Recently, I received a contract from an ebook publisher for my first novel. I've heard stories of authors taking years to publish, and I certainly took years to write the thing. But Double Dragon was the first publisher I sent it to and they took it. So I'm legitimate now. I'm an author. Really.
The little hater in my head has for years been finding ways to tell me that my writing doesn't count. My many articles for Today's Parent Toronto don't count because my mother got me an in at that magazine, and because it's non-fiction, and not particularly literary. The short story I got published a couple years ago doesn't count because it was in the wrong genre. A story about a teenager bra shopping with her mother will not further my career as a sci fi writer.
Unfortunately my little hater hasn't been silenced. She is finding ways to tell me that a book sold to a fairly prolific ebook publisher doesn't count either. First, she says that nobody will by it, and there can be no real success without monetary gain. Then, the hater reminds me that as an ebook, it will never be on the shelves of a real live bookstore. Never mind that ebooks are the new big thing. Never mind that a legitimate publisher read my work and found it worthy.
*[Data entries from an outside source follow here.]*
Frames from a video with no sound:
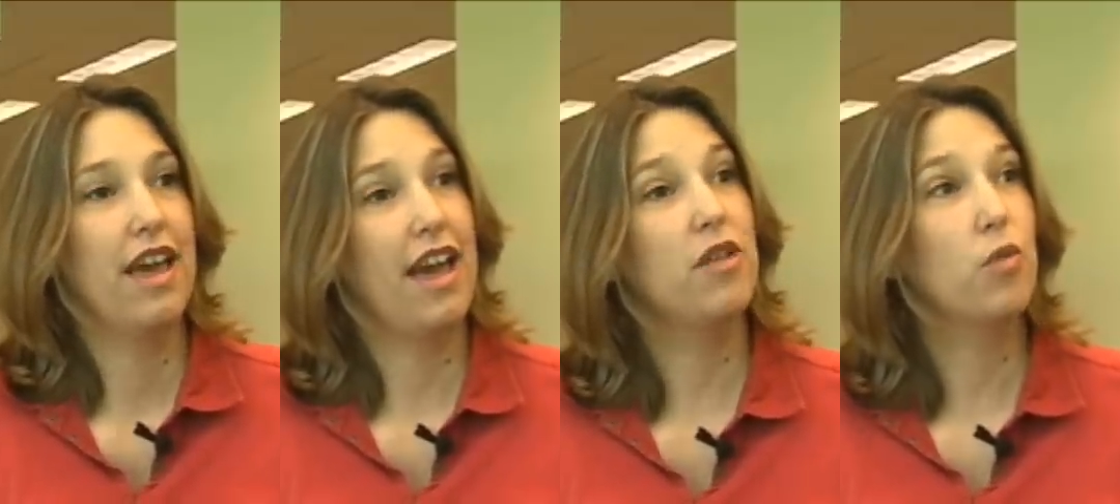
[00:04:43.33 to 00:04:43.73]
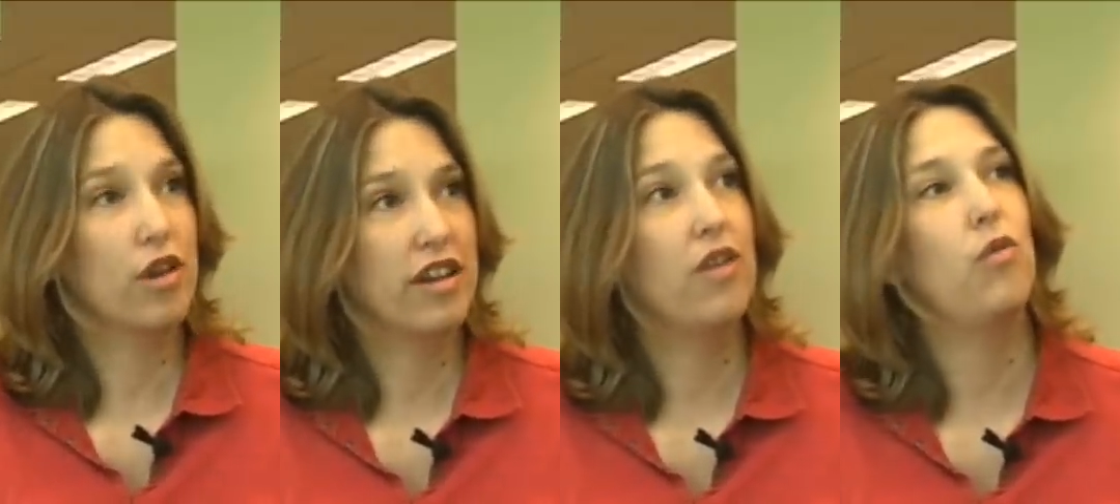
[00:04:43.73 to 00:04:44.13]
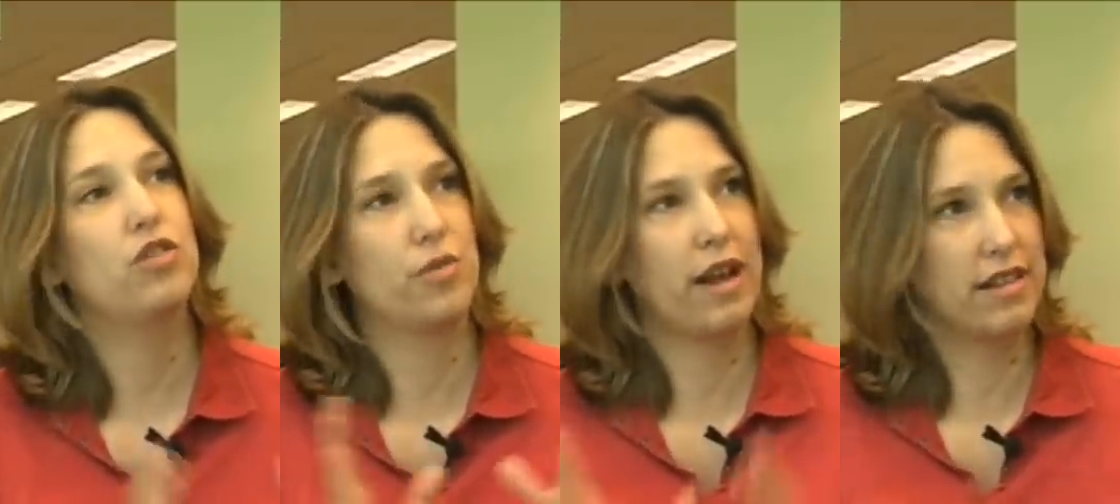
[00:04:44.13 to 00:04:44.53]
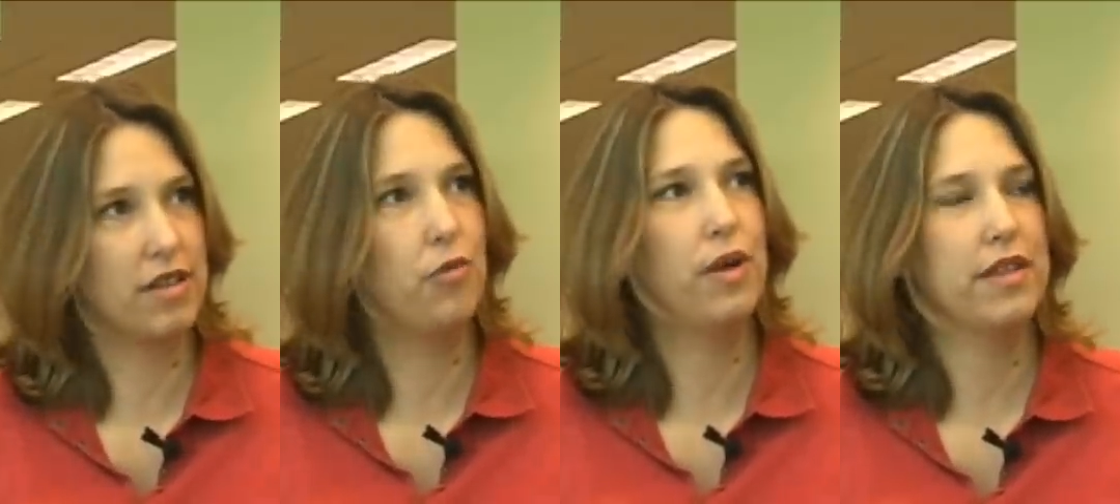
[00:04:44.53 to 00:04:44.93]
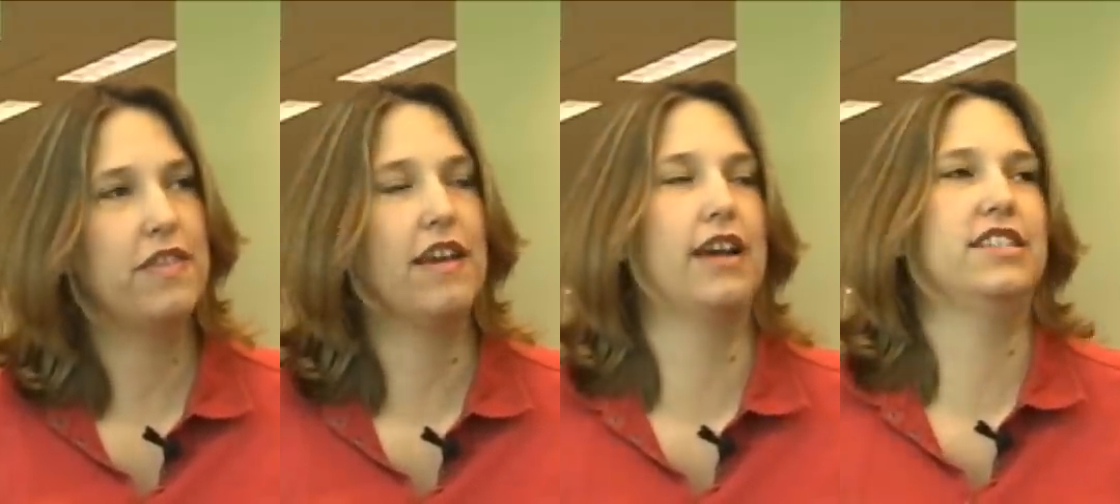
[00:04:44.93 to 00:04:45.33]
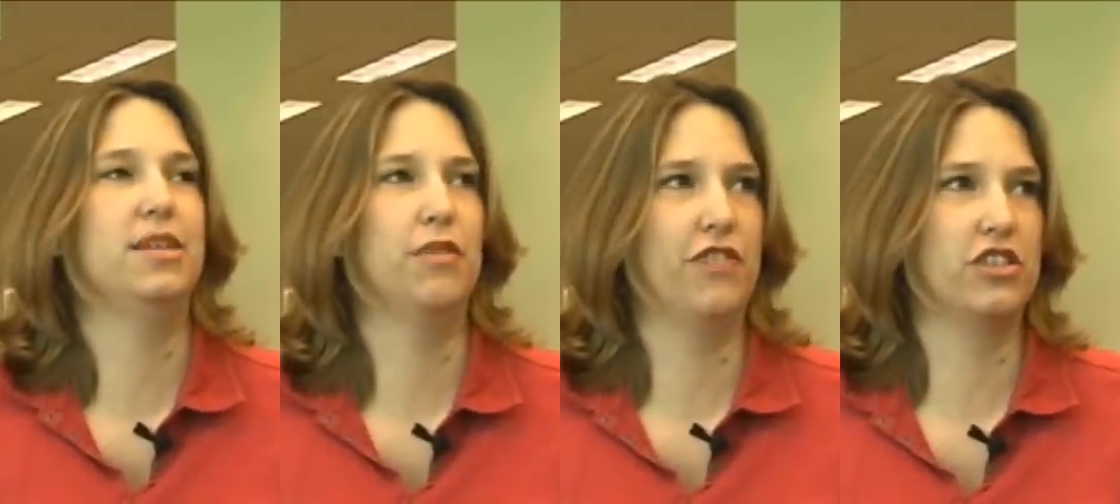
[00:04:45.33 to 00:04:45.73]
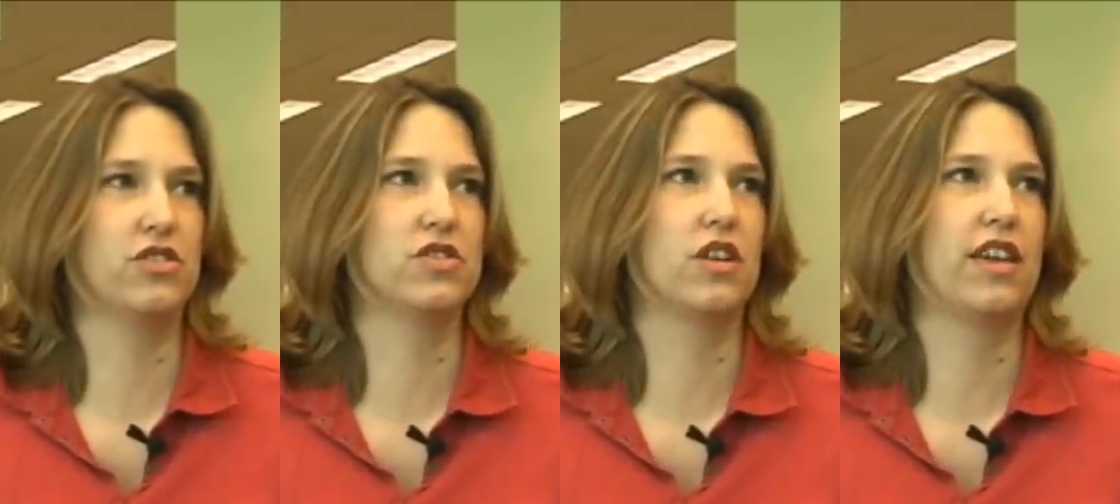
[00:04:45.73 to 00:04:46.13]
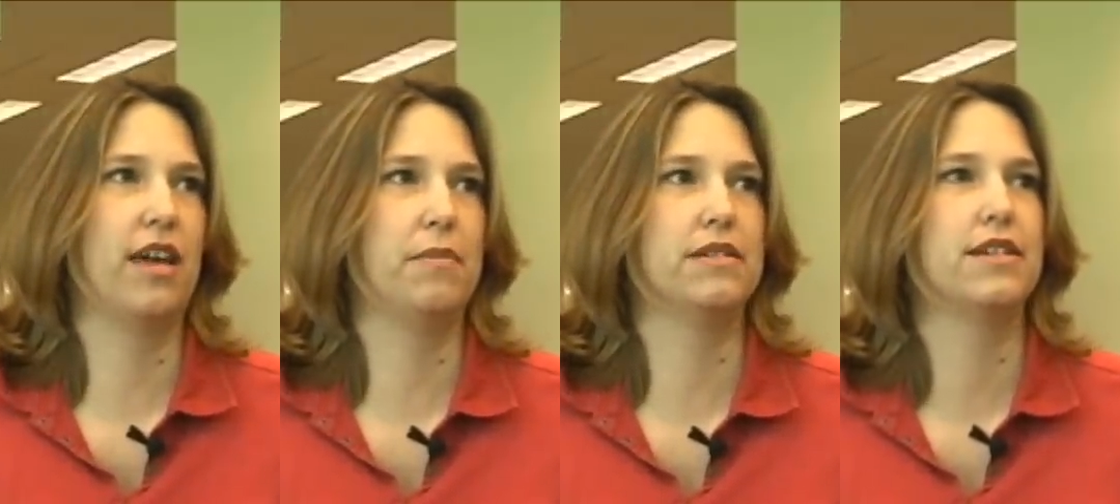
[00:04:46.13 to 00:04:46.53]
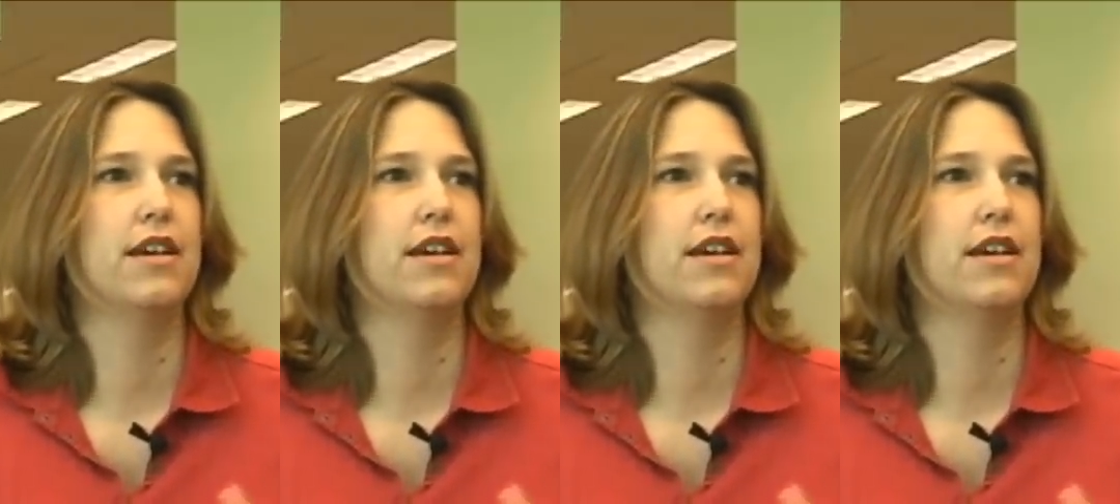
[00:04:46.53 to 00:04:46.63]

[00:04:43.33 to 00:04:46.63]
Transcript: and working directly with the IT professionals on campus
I'm beginning to suspect that I'll always feel that way. One book doesn't count because I don't have two. Two books won't count because I don't make enough to pay the bills. Ten books won't count because I haven't won awards or made a million dollars or become a household name.
I wonder if J.K. Rowling has these insecurities, or Stephenie Meyer, or Robert J. Sawyer, or Ursula Le Guin, or Stephen King. I'd like to think they all do. I'd like to think that these insecurities are an integral part of the creative psyche, proof that at my core I am an author.